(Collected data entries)
+-------+

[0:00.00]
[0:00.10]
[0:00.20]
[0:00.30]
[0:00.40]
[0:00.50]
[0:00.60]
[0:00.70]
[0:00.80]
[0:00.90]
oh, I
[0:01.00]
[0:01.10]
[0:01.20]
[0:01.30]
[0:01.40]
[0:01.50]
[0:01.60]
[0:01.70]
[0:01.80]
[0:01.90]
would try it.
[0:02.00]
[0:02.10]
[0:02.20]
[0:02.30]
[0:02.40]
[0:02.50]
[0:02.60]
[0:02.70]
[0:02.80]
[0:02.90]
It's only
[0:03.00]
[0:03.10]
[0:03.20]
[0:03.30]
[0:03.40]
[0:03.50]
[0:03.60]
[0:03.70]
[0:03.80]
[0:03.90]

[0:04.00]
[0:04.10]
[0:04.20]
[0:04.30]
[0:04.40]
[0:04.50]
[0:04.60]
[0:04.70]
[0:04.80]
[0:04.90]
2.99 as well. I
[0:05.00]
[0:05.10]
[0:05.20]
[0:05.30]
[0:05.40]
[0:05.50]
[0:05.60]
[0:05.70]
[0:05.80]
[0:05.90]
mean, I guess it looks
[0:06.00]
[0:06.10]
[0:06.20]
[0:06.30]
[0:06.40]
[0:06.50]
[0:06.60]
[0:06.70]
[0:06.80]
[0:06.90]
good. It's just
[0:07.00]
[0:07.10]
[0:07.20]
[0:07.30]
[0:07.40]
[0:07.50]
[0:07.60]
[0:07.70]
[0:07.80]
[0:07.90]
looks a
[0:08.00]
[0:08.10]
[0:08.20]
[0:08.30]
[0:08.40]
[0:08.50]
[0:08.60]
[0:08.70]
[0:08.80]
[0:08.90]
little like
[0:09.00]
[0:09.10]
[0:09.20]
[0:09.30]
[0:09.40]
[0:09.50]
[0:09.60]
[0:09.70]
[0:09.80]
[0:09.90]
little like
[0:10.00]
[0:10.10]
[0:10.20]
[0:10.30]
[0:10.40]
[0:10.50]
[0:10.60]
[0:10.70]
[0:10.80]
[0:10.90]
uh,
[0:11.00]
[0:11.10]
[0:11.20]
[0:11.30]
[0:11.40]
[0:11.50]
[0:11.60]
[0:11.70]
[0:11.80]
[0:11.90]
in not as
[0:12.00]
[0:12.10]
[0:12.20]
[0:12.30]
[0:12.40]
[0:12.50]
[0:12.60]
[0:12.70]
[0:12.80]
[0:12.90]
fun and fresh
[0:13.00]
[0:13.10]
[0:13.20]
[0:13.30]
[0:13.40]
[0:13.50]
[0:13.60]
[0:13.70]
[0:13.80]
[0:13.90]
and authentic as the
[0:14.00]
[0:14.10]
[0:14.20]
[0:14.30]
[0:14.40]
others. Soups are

+-------+

EXERCISE BRIEF:
Retype the records above in full. Every word should match.

EXERCISE OUTPUT:
[0:00.00]
[0:00.10]
[0:00.20]
[0:00.30]
[0:00.40]
[0:00.50]
[0:00.60]
[0:00.70]
[0:00.80]
[0:00.90]
oh, I
[0:01.00]
[0:01.10]
[0:01.20]
[0:01.30]
[0:01.40]
[0:01.50]
[0:01.60]
[0:01.70]
[0:01.80]
[0:01.90]
would try it.
[0:02.00]
[0:02.10]
[0:02.20]
[0:02.30]
[0:02.40]
[0:02.50]
[0:02.60]
[0:02.70]
[0:02.80]
[0:02.90]
It's only
[0:03.00]
[0:03.10]
[0:03.20]
[0:03.30]
[0:03.40]
[0:03.50]
[0:03.60]
[0:03.70]
[0:03.80]
[0:03.90]

[0:04.00]
[0:04.10]
[0:04.20]
[0:04.30]
[0:04.40]
[0:04.50]
[0:04.60]
[0:04.70]
[0:04.80]
[0:04.90]
2.99 as well. I
[0:05.00]
[0:05.10]
[0:05.20]
[0:05.30]
[0:05.40]
[0:05.50]
[0:05.60]
[0:05.70]
[0:05.80]
[0:05.90]
mean, I guess it looks
[0:06.00]
[0:06.10]
[0:06.20]
[0:06.30]
[0:06.40]
[0:06.50]
[0:06.60]
[0:06.70]
[0:06.80]
[0:06.90]
good. It's just
[0:07.00]
[0:07.10]
[0:07.20]
[0:07.30]
[0:07.40]
[0:07.50]
[0:07.60]
[0:07.70]
[0:07.80]
[0:07.90]
looks a
[0:08.00]
[0:08.10]
[0:08.20]
[0:08.30]
[0:08.40]
[0:08.50]
[0:08.60]
[0:08.70]
[0:08.80]
[0:08.90]
little like
[0:09.00]
[0:09.10]
[0:09.20]
[0:09.30]
[0:09.40]
[0:09.50]
[0:09.60]
[0:09.70]
[0:09.80]
[0:09.90]
little like
[0:10.00]
[0:10.10]
[0:10.20]
[0:10.30]
[0:10.40]
[0:10.50]
[0:10.60]
[0:10.70]
[0:10.80]
[0:10.90]
uh,
[0:11.00]
[0:11.10]
[0:11.20]
[0:11.30]
[0:11.40]
[0:11.50]
[0:11.60]
[0:11.70]
[0:11.80]
[0:11.90]
in not as
[0:12.00]
[0:12.10]
[0:12.20]
[0:12.30]
[0:12.40]
[0:12.50]
[0:12.60]
[0:12.70]
[0:12.80]
[0:12.90]
fun and fresh
[0:13.00]
[0:13.10]
[0:13.20]
[0:13.30]
[0:13.40]
[0:13.50]
[0:13.60]
[0:13.70]
[0:13.80]
[0:13.90]
and authentic as the
[0:14.00]
[0:14.10]
[0:14.20]
[0:14.30]
[0:14.40]
others. Soups are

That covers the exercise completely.